Alors là on va se fâcher! L’histoire vient d’une équipe chirurgicale parisienne et de médecins de montagne dont certains praticiens ont eu l’agréable surprise de voir que certaines ruptures, probablement partielles, cicatrisaient spontanément et donc pour monter une belle étude, ils ont favoriser la cicatrisation en position courte du LCA en flexum 20° et flexion maxi 60°! Conclusion pour les quelques chanceux qui cicatrisent sans développer une grave hernie discale, les autres majoritairement vont au bloc.
Un chirurgien, de la même équipe parisienne, a même publié pour dire que cette étude n’apportait que des complications avec des genoux raides en pré op et donc super raides en post op et un retard de prise en charge chirurgicale terrible pour un salarié, sans parler du coût des deux arrêts de travail longs.
Bref c’est naze.
Autre sujet d’actualité: l’intérêt du centre de rééducation en post-op semble de moins en moins évident, coûteux. Nos politiques étudient la solution de la prise en charge libérale, quelle est ta position à ce sujet?
Déjà pour les PTH des études avaient montré que la prise en charge en ville était meilleure que celle en CRF. Les centres restent des lieux privilégiés pour les stages des étudiants kinés mais un sportif loisir ou la secrétaire sédentaire accidentée au ski l’hiver dernier n’ont rien à faire en internat, en hôpital de jour c’est encore discutable mais si l’on suit les recommandations de la HAS avec ses 40 séances pour une plastie sans complication ça veut dire que la rééducation post LCA s’arrête à 2 mois et quelques jours! Là, où la rééducation prend tout son sens. On devrait arrêter la prise en charge après un centre? Je dis non!
De plus la chirurgie ambulatoire explose en France et les LCA opérés déboulent à J4 au cabinet donc il faut économiser les séances et développer une part d’auto rééducation voire créer des activités non conventionnées que l’on se fait piquer par les salles de sport.
Tu as vu je n’ai pas parlé de la polémique des STAPS-APA qui font de plus en plus d’actes dans les CRF payés par la sécurité sociale! Bref ça aussi ça m’irrite.
Pour conclure, quels sont tes prochains projets?

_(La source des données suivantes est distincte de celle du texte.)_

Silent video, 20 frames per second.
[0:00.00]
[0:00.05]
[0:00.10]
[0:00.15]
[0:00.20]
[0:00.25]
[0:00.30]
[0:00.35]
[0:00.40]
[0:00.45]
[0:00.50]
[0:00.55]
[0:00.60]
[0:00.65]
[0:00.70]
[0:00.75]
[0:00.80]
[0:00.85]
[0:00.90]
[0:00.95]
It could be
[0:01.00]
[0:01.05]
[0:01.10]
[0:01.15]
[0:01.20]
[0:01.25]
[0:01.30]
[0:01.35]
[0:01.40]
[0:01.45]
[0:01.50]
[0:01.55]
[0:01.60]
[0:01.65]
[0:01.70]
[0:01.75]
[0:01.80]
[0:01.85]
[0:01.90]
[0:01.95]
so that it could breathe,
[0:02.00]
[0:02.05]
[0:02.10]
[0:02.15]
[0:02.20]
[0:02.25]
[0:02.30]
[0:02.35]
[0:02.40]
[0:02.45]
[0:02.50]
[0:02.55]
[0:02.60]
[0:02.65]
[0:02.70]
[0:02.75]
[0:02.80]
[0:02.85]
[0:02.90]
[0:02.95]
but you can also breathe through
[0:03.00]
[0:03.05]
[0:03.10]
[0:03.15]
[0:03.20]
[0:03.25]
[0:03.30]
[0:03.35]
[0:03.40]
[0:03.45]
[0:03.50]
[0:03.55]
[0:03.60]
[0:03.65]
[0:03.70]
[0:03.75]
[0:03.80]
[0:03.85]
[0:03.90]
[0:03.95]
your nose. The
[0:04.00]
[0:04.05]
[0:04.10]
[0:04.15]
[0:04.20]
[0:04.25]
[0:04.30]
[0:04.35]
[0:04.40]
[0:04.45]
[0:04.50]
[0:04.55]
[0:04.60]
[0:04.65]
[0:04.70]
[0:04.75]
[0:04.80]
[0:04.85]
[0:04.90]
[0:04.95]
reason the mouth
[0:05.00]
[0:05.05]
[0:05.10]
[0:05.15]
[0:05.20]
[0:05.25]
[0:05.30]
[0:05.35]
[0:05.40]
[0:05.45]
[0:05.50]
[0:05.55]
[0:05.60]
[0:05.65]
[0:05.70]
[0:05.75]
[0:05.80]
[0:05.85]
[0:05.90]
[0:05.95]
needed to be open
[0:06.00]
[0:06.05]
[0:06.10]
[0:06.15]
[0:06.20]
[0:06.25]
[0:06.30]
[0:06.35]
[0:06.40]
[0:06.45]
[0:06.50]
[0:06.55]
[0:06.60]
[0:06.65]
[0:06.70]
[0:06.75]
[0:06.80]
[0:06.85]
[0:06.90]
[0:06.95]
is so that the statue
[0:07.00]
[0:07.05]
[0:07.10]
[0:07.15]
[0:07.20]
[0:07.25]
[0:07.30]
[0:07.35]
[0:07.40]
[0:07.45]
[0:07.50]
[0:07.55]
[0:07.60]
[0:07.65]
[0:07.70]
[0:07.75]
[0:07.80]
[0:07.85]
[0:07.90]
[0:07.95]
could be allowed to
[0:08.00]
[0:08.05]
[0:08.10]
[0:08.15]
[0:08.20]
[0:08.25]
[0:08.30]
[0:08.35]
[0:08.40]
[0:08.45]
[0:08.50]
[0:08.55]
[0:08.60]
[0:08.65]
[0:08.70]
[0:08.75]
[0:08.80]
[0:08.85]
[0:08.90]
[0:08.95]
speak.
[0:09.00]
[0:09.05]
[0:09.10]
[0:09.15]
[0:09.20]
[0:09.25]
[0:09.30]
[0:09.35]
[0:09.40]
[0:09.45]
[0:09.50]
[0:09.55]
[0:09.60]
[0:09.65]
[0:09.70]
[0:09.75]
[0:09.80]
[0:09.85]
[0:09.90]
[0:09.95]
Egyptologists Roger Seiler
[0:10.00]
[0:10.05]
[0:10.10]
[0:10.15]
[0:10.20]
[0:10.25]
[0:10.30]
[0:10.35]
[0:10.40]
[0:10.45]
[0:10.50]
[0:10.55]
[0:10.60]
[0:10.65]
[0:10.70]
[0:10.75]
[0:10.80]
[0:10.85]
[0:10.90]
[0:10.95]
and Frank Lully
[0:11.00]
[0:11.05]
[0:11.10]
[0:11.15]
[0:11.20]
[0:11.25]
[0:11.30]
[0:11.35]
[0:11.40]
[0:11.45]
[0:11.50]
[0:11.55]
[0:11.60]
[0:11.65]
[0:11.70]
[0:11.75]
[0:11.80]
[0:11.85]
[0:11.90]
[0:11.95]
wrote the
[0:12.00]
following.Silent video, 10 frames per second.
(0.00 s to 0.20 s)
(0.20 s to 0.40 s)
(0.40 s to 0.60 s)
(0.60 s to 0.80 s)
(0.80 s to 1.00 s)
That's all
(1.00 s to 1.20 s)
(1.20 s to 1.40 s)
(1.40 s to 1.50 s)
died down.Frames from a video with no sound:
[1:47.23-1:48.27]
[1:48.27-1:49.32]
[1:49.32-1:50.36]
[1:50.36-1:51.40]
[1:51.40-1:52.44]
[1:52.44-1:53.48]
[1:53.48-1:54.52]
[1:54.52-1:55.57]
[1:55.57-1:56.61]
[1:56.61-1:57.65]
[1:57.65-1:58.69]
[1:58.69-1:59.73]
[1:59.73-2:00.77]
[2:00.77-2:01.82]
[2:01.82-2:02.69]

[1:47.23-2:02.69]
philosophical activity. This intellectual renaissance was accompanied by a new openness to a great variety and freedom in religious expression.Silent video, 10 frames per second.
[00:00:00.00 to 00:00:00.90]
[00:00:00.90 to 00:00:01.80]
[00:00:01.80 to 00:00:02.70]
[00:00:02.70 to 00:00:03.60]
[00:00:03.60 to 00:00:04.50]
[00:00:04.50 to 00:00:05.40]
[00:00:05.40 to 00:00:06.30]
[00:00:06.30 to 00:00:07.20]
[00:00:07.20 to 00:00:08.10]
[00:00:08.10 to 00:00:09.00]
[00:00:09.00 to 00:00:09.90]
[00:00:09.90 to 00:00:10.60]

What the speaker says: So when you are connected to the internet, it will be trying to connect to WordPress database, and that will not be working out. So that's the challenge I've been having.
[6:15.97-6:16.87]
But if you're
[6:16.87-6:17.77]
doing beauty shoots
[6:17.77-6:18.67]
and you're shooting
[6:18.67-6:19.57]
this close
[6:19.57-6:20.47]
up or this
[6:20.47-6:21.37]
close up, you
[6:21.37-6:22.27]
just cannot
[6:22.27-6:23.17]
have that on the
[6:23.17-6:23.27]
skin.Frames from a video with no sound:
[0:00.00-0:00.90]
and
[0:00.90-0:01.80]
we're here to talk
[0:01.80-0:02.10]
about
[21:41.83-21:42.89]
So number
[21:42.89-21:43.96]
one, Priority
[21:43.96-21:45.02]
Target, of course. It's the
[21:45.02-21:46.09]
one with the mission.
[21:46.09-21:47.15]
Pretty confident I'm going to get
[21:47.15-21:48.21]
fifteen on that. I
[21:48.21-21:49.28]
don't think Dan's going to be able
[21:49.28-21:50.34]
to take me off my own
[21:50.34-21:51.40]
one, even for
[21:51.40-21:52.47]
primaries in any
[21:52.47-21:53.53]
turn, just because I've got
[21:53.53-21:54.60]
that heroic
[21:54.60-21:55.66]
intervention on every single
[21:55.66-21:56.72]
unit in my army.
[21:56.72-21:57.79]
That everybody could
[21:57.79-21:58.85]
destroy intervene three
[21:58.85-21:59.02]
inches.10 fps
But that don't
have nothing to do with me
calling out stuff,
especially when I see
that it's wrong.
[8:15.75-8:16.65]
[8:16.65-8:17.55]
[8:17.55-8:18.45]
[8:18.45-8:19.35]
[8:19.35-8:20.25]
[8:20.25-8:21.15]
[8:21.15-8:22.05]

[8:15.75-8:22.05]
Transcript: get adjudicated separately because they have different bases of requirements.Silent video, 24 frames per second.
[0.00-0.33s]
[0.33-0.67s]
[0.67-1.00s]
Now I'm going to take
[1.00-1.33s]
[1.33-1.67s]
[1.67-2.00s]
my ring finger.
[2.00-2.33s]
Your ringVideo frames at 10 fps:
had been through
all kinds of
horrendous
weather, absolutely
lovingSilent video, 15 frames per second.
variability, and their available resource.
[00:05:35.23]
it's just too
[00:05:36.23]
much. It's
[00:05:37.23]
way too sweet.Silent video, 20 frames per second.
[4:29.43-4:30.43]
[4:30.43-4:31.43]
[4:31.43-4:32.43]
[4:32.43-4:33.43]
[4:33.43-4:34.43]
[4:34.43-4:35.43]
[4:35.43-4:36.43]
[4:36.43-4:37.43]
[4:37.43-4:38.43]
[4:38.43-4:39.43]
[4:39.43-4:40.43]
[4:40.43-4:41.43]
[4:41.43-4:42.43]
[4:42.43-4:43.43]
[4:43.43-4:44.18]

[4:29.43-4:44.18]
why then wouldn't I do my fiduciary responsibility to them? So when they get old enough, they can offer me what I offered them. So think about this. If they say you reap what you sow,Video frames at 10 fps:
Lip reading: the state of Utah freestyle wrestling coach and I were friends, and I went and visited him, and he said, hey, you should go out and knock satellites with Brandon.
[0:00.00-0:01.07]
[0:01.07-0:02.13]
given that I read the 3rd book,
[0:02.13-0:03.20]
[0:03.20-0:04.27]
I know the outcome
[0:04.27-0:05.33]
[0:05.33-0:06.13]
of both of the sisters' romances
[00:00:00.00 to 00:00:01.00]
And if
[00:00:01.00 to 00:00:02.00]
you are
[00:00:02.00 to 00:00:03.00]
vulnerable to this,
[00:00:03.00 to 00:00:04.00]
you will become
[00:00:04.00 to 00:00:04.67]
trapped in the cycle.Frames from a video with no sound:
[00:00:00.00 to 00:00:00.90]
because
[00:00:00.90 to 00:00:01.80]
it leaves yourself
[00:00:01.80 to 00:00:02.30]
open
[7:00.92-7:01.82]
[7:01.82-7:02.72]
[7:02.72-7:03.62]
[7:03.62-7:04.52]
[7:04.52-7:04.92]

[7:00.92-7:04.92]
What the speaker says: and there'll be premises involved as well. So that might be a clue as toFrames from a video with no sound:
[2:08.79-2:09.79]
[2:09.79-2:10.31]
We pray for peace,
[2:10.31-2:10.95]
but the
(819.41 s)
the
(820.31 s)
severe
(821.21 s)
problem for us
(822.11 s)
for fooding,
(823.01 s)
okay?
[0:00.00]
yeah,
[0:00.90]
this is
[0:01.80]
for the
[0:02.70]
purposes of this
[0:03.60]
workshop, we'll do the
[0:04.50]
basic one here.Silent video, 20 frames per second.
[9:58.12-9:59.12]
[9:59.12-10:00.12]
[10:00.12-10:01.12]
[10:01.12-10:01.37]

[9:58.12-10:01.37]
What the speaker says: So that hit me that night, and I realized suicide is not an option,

J’adorerais écrire un livre sur le genou et sa rééducation bien sûr, faire plus de formations pour les kinés amateurs de genoux et surtout j’aimerais bien que la notion de spécialisation se developpe chez les kinés notamment en genou, en épaule, mais aussi en neuro, en périnéal, en resp,i en pédiatrie! Si l’on veut que la profession grandisse, il faut développer des compétences et des savoirs et donc que la sécu reconnaisse ces pratiques spécialisées. Rêve ?
Merci Stéphane du temps que tu m’as accordé.